What does reverence for a parent look like? The Bible provides us with the aspirational image of an aging olive tree surrounded by the saplings it has seeded. Banekha k’sh’tulei zeitim, your children should be like olive saplings. (Psalms 128:3) In other words, a person should live to see the fruit of their labors with their children surrounding them, protecting them from the elements, providing them shade, honoring them and revering them, even as new saplings are being planted. With all due respect to Mark Twain, if we as a society, as a congregation, as sons and daughters, do our job right, a deeply fulfilling part of life could be towards its end.

Every day a Jew is instructed to recite aloud the Sh’ma – our central declaration of faith, and then, beneath our breath, we whisper, Barukh shem k’vod malkhuto l’olam va·ed, blessed be the name of God who reigns for eternity. Only one day a year – today, Yom Kippur – do we say those hushed words out loud. Why do we do so? The Talmud relates that when our patriarch Jacob, now renamed Israel, went down to Egypt to be reunited with his sons, his greatest fear was that God’s call to his grandfather Abraham and to his father Isaac would come to an end with his passing. Israel saw his grandchildren living outside the Promised Land. He saw that they looked like Egyptians; he heard them speaking a foreign tongue. Who could blame him for fearing that his life’s work was all for naught? He saw his love of the Land, love of God, love of the Jewish people all coming to an end. “Al tashliheini, do not cast me off,” we imagine him thinking as he gathered his family around him.

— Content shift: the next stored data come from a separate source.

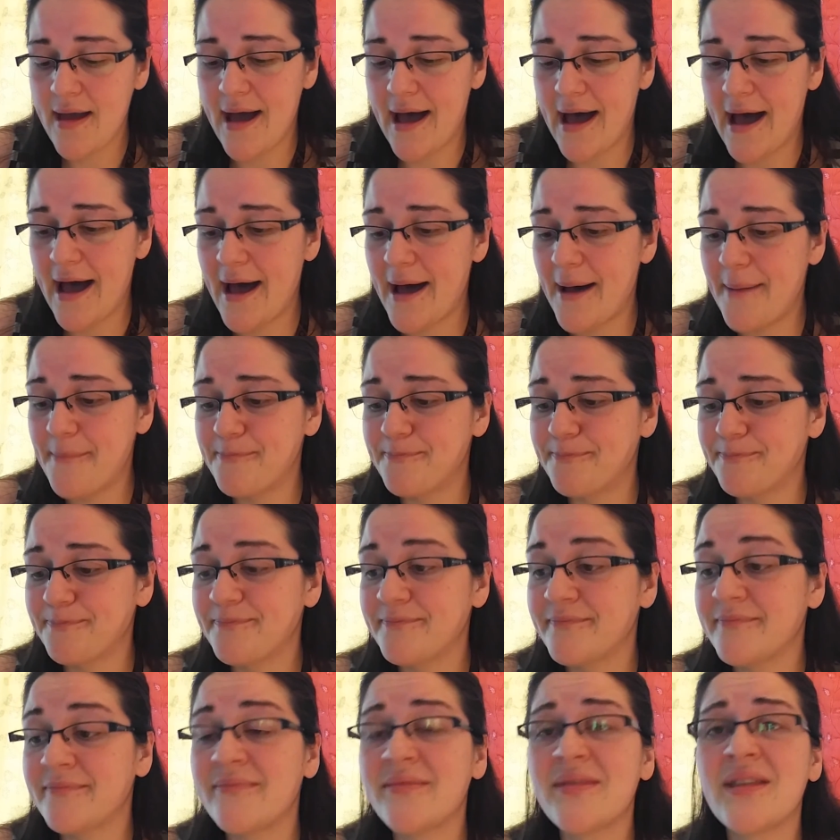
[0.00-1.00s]
Um,
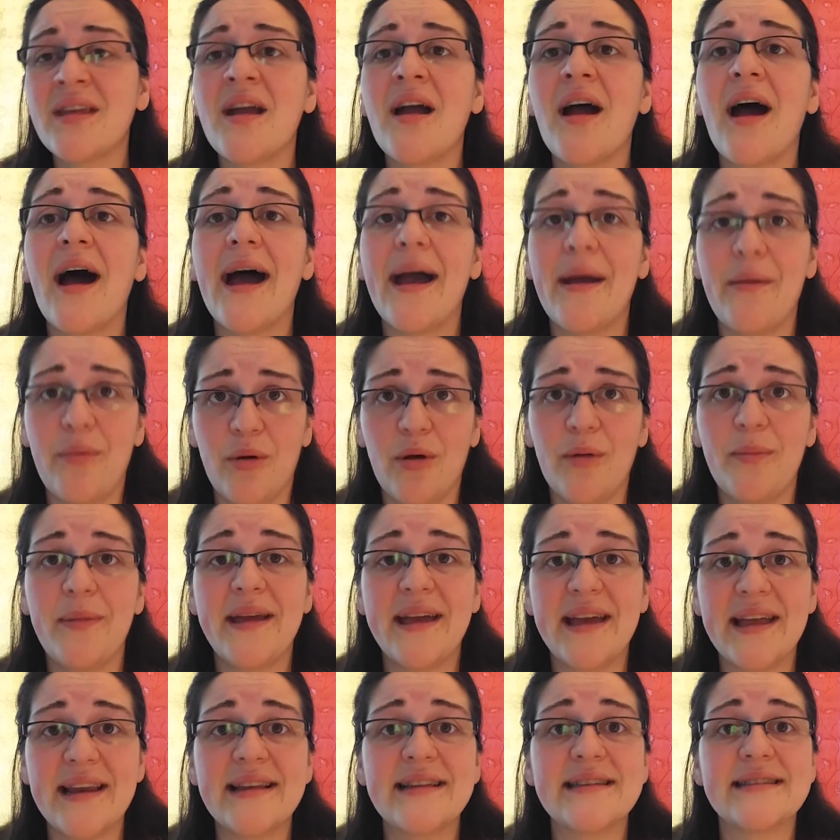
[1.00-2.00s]
I will be
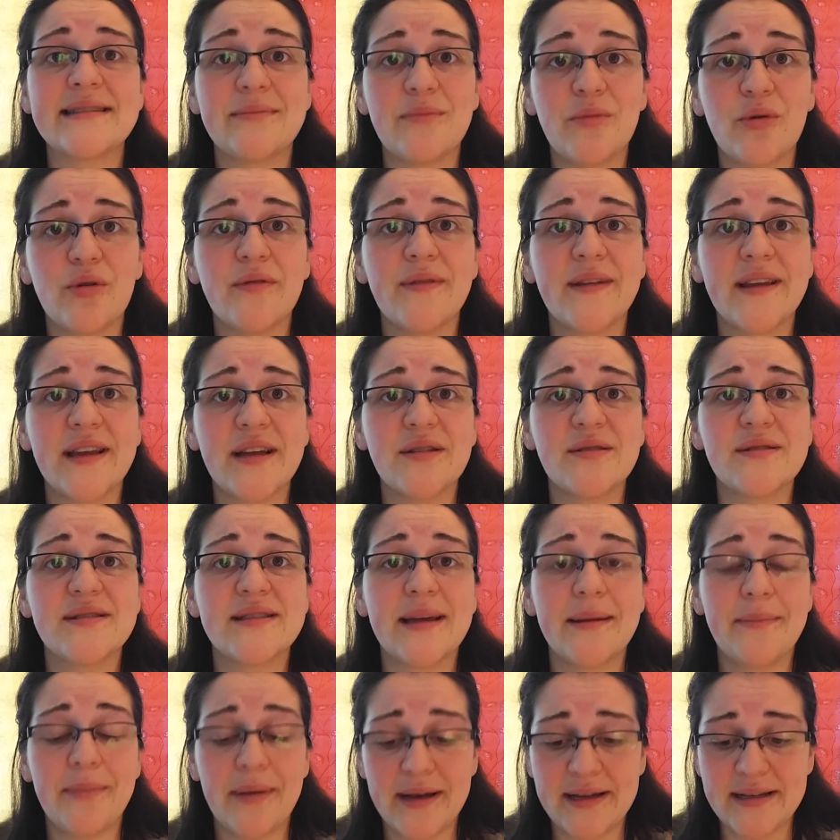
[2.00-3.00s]
getting some more videos
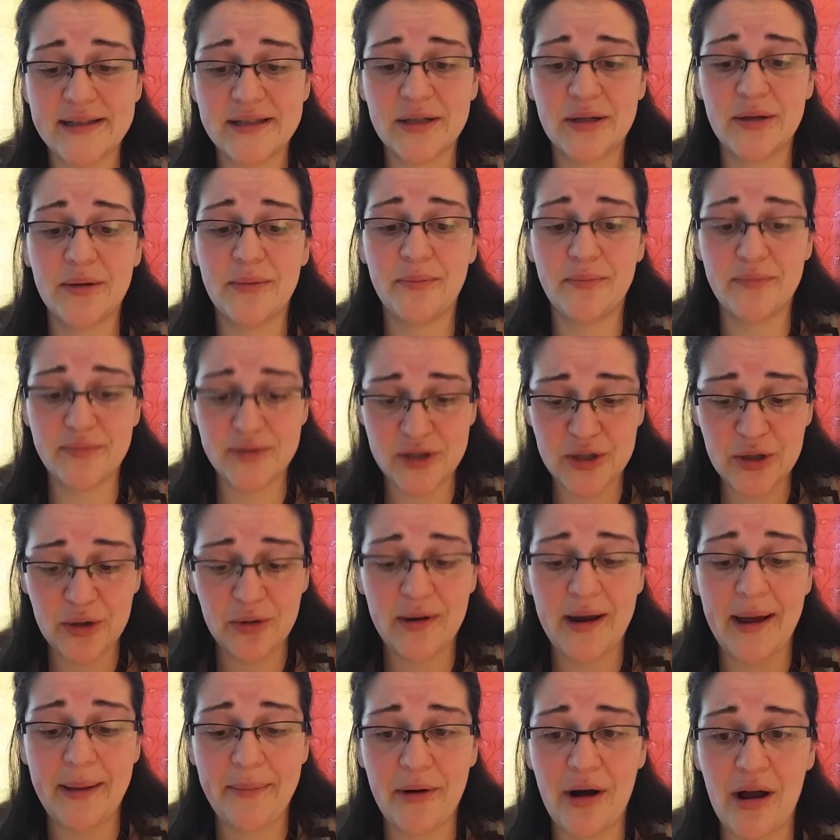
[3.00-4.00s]
up I
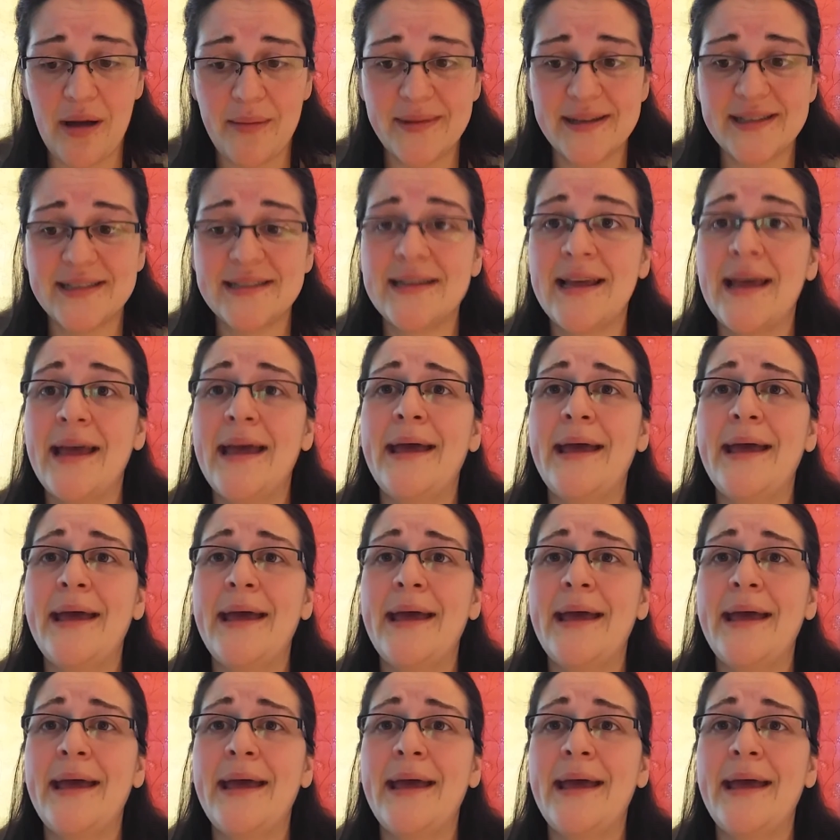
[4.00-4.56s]
soon, I promise.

And, the Talmud goes on, at that moment, when Israel was on his deathbed, as his soul was being placed in God’s care, his children, his grandchildren and perhaps even his great-grandchildren stood at his side and affirmed Sh’ma Yisrael – hear, oh Israel; Adonai eloheinu – Your God is our God; Adonai ehad – God is one. As if to say, “Listen, Israel/Dad/Grandpa, you taught us well. We get it, we got this. The things you lived your whole life for, not only are we grateful for them, but we promise they will extend well beyond your lifetime. In fact, they are already being lived by your children and grandchildren today. How do we know? Because you made it so.” And with that the great patriarch closed his eyes, crossed that narrow bridge, touched eternity, and with his final breath he said aloud: “Barukh shem k’vod malkhuto l’olam va·ed, Blessed be the name of God who reigns forever.” (Babylonian Talmud, Pesachim 56a)

Today is Yom Kippur. Today we name the shared fear of being cast aside. We gather in synagogue on this sacred day just as Jacob’s children gathered at his bedside. The test is one and the same. Will we honor those who came before? Will we revere them? Will we affirm the commitments of their lives in our own? Are they assured that their values will extend beyond the length of their years? The answers to all these questions are in our hands. May we step up to the calling of this sacred day – giving meaning and purpose to the lives of those who gave us life, meaning and purpose to our own lives, and meaning and purpose to the lives of the generations to come.

 

 

Brooks, Arthur. From Strength to Strength: Finding Success, Happiness, and Deep Purpose in the Second Half of Life. Portfolio, 2022.

Heschel, Abraham Joshua. “To Grow in Wisdom.” In The Insecurity of Freedom: Essays on Human Existence. New York: Farrar Straus and Giroux, 1966.

Silverstein, Shel. "The Little Boy and the Old Man." In The Light in the Attic. New York: Harper & Row Junior Books, 1981.